«Via crucis» riscoperta A Locarno il film della Sgarbi

Ero già salito a Cerveno, al Sacro Monte, e avevo chiara memoria delle sculture lignee di Beniamino Simoni, allineate nelle cappelle ai lati della stretta corsia della Chiesa parrocchiale.
Ma avevo dimenticato le case, le montagne, la luce. Così, tornando in questa nuova occasione per seguire le riprese del nuovo film di mia sorella, ho trovato le sculture nelle strade con il continuo stupore di vedere i volti e i portamenti degli abitanti, spesso brevilinei, identici a quelli scolpiti da Beniamino; la somiglianza è consapevole, se, nella passione rappresentata in una festa di popolo decennale, gli abitanti di Cerveno si compiacciono di ripetere atti, movimenti, espressioni, delle statue di Beniamino.
Il quale, dunque, diversamente da Varallo, da Varese, e da Orta, stabilisce un'imprevedibile relazione fra realtà e finzione, compiacendosi dell'inevitabile scambio. Così la sintesi della forma e la varietà dell’invenzione non derivano da una trasfigurazione, ma da un rispecchiamento. Beniamino Simoni osserva gli abitanti di Cerveno e li traduce in sculture, con appassionata fedeltà, riproducendone i lineamenti, le smorfie, le teste quadre, le gambe corte; ed è contento che essi animino il racconto di una storia che è lontana ma che appare subito attuale, e rinnovabile, e quotidiana. Così che è più rara l'occasione della vivente Sacra rappresentazione che quella che si trova nelle capele del Santuario della Via Crucis.

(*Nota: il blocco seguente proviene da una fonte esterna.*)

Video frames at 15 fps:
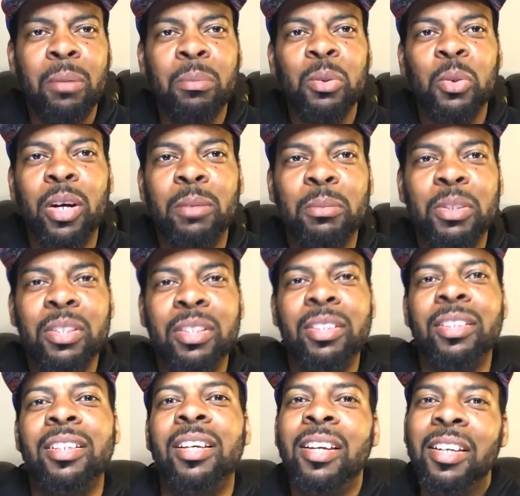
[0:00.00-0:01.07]
right. I'm seeing
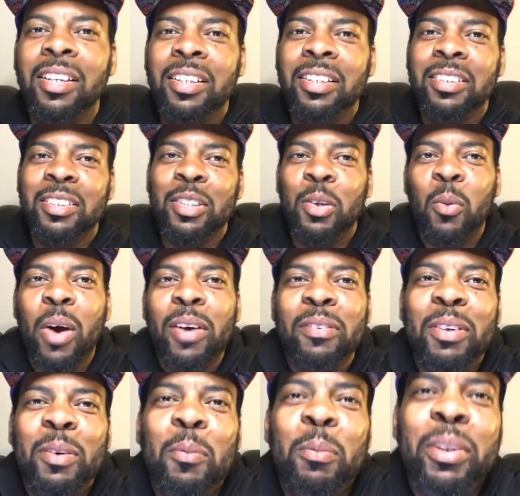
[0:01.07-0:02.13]
the wife
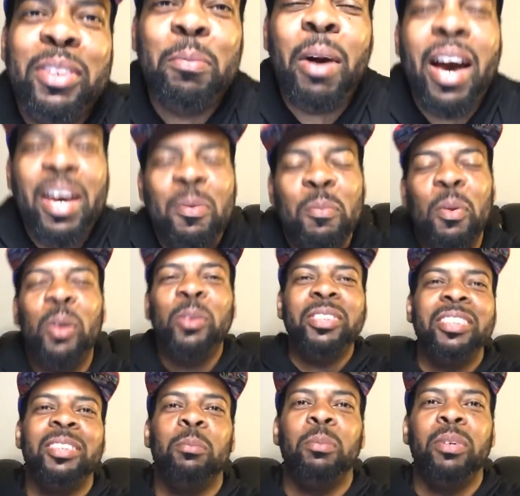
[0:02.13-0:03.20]
giving me some eye
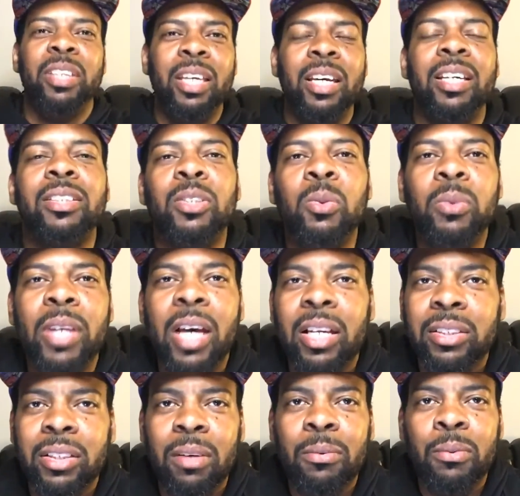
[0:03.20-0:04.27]
emojis. But yeah,
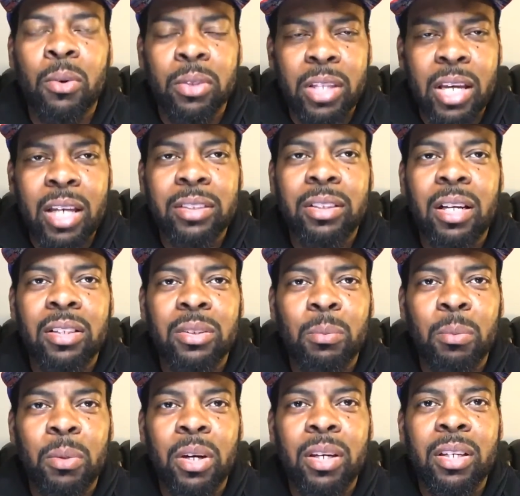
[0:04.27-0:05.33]
$4,000 a
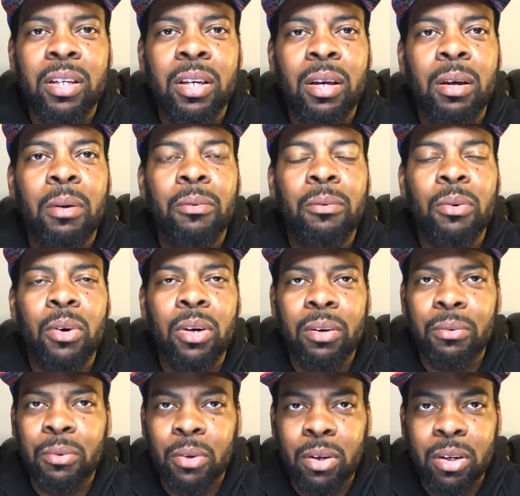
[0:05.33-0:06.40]
month for
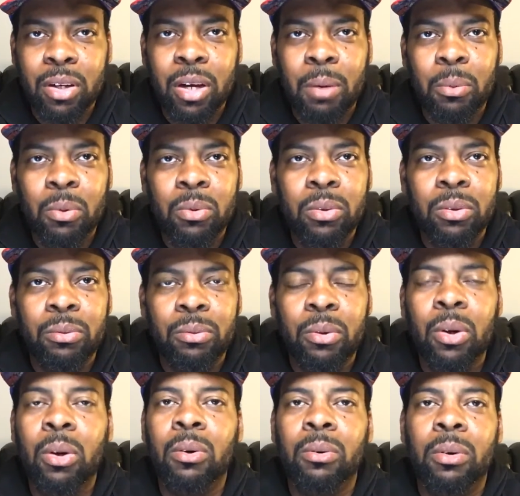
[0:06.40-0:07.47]
a couple,
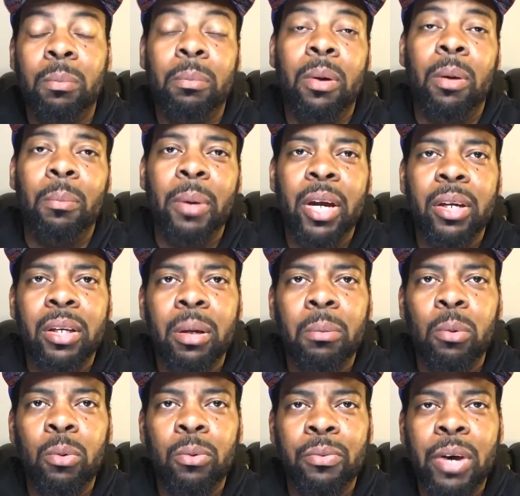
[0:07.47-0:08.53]
for a married
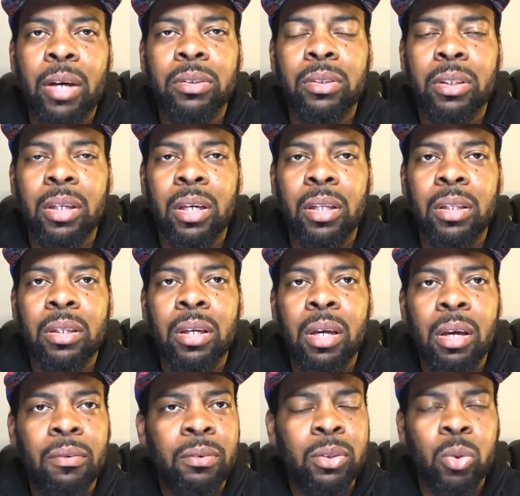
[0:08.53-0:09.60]
couple who found out together
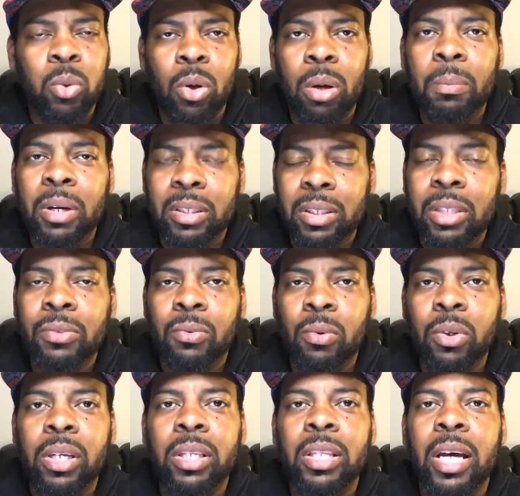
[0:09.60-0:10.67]
for 12 months. That's
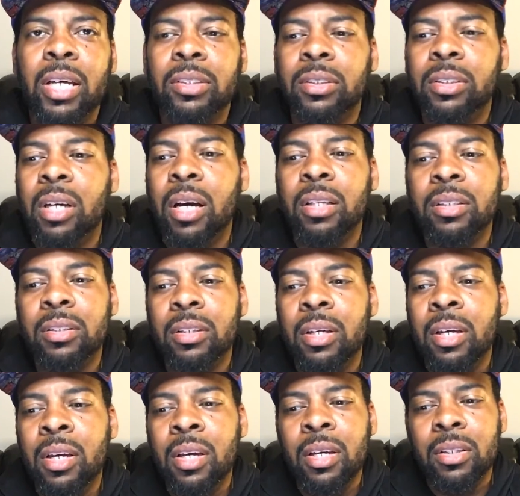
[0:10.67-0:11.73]
$48,000.
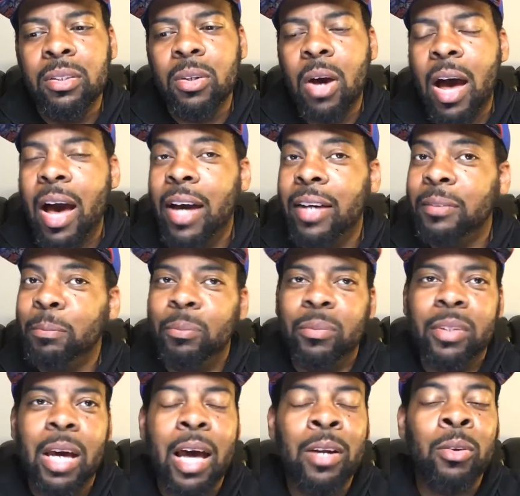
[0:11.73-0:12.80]
So I
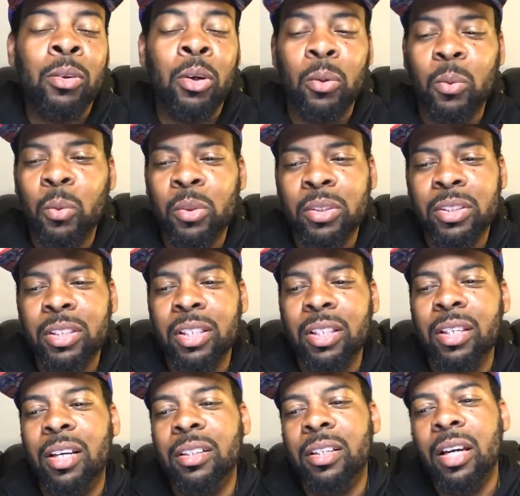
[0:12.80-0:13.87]
don't know. We'll see.
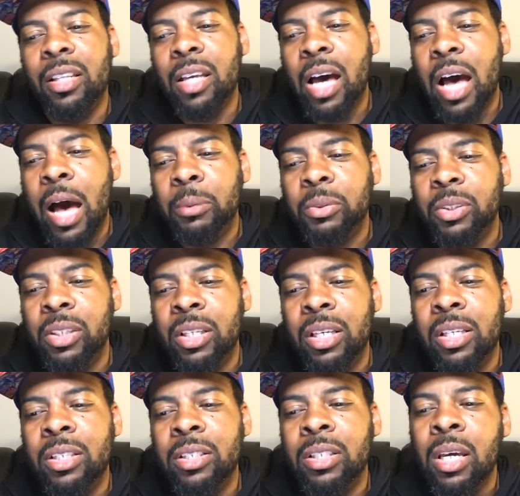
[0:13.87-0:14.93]
Another option
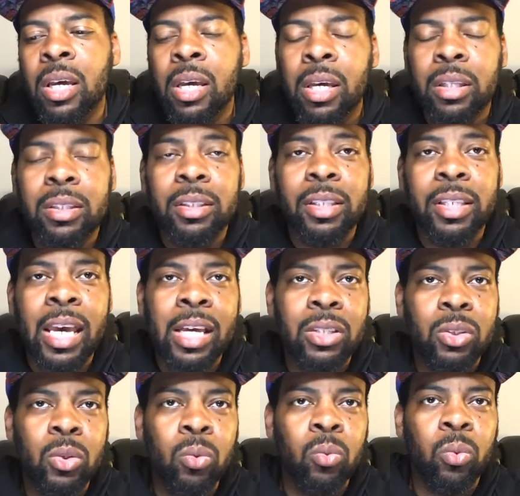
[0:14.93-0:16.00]
is to
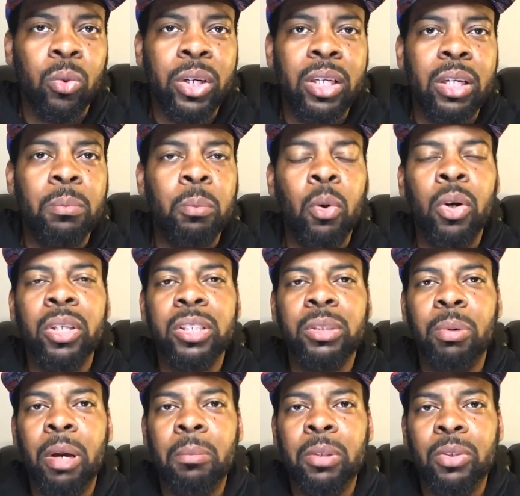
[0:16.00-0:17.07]
cancel rent and mortgage
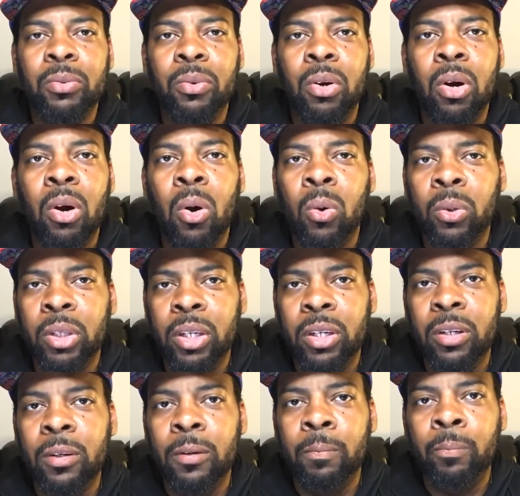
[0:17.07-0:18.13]
payments for a whole
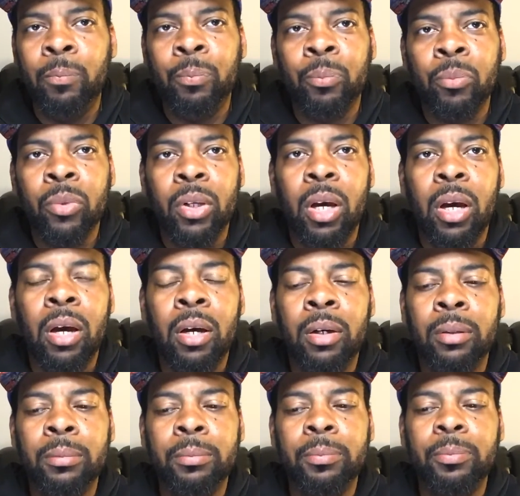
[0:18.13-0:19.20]
year.
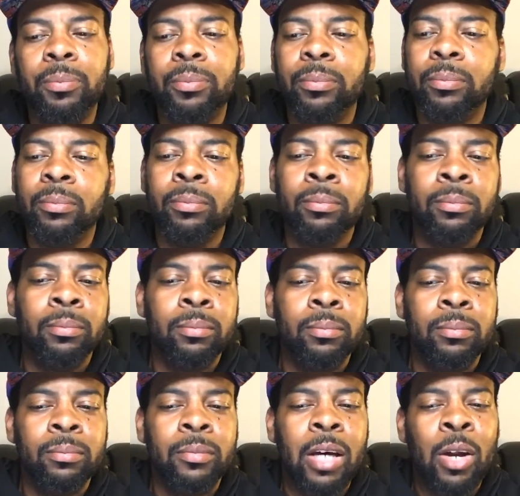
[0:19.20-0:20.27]
I
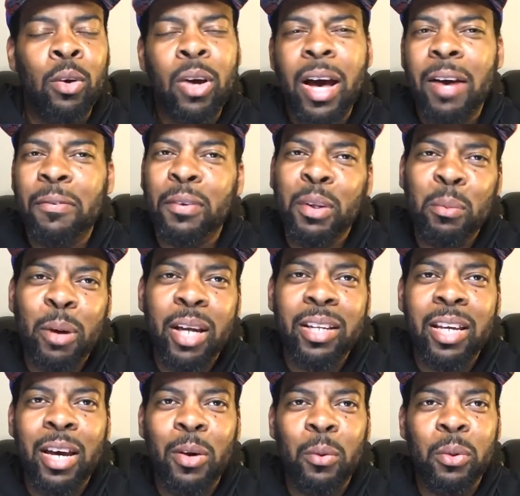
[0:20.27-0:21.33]
don't know how I feel about
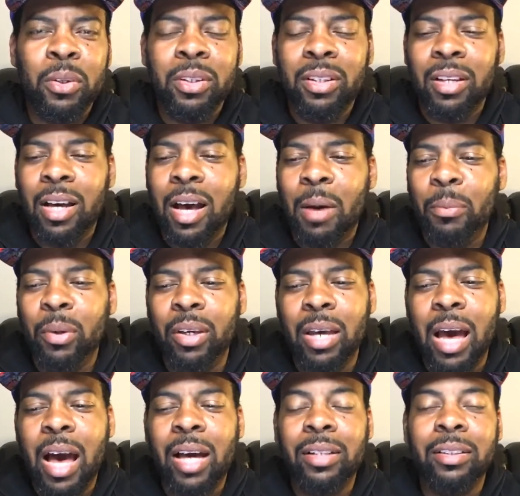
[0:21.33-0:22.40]
that one. I mean,
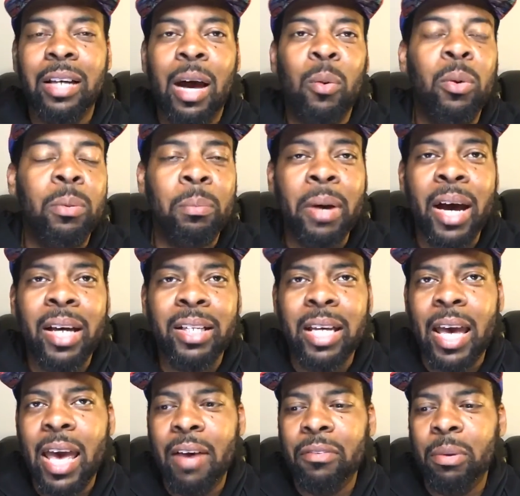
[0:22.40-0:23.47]
I wouldn't mind
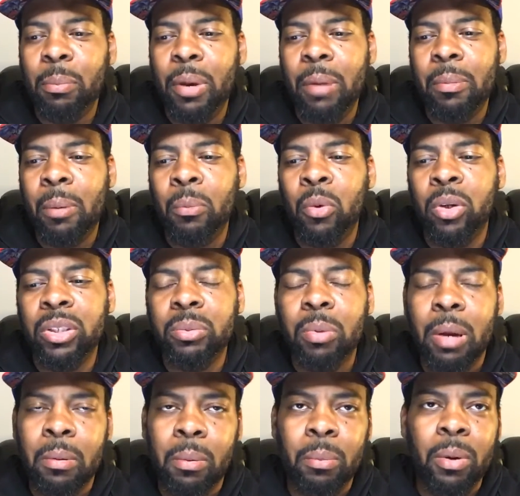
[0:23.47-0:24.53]
not having to pay my mortgage
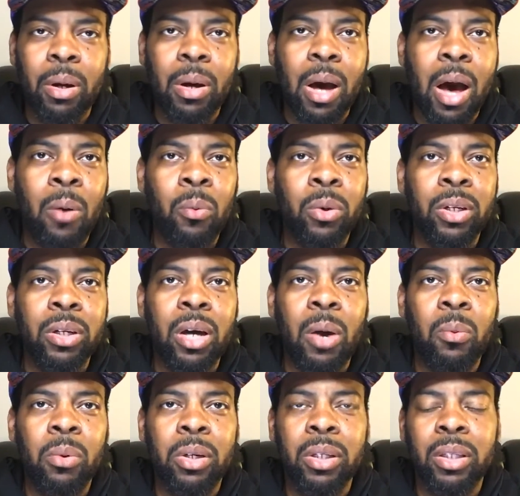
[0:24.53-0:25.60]
payment, but I
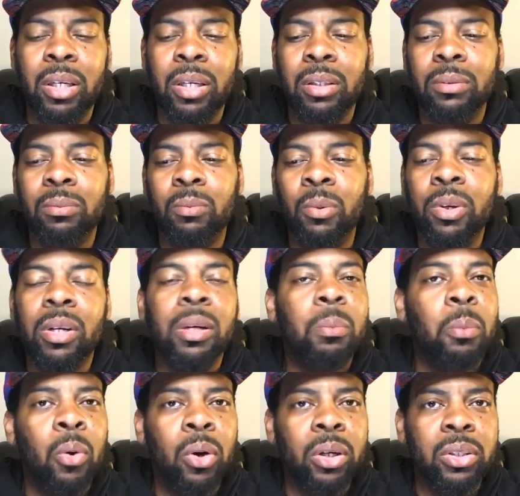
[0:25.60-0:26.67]
wanna get rid of the
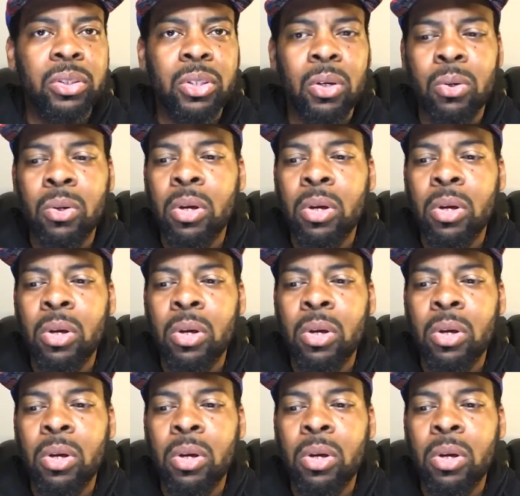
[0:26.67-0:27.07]
mortgage. So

Chi vi entra, entra in una strada coperta di Cerveno, più popolosa e animata delle vie del paese. E a destra e a sinistra trova un popolo che gli viene incontro, e gli racconta più della sua vita quotidiana che del dramma religioso. Brulicano, parlottano, mimano, si riconoscono e ti accolgono come, al riparo nella sua casa, di fronte al Santuario, il signor Giuseppe Cappellini, che ci accolse con straordinaria gentilezza quando bussammo alla sua porta per chiedergli di poterci rispecchiare, a nostra volta, in un televisore. Nessuno stupore per la richiesta, a lui che era consapevole di essere rispecchiato, in una ben più durevole aspettativa, nei personaggi, suoi simili. Non dunque inventati, ma trovati da Beniamino Simoni. Poteva, il Cappellini, uscir di casa e entrar in Chiesa, confondendosi con il popolo delle statue che si agitava intorno al Cristo nel suo lungo calvario.


Poteva recitare e vivere, scambiandosi le parti con i personaggi infagottati della compagnia teatrale messa in scena da un regista, più simile a Pasolini che a Testori, che spirito faceva della materia che trovava. Così Beniamino Simoni fra la gente di Cervino. Povera e buona, nel rigore dei monti, trasformati per l'occasione in un calvario. Ma, degli abitanti, non ci credeva nessuno.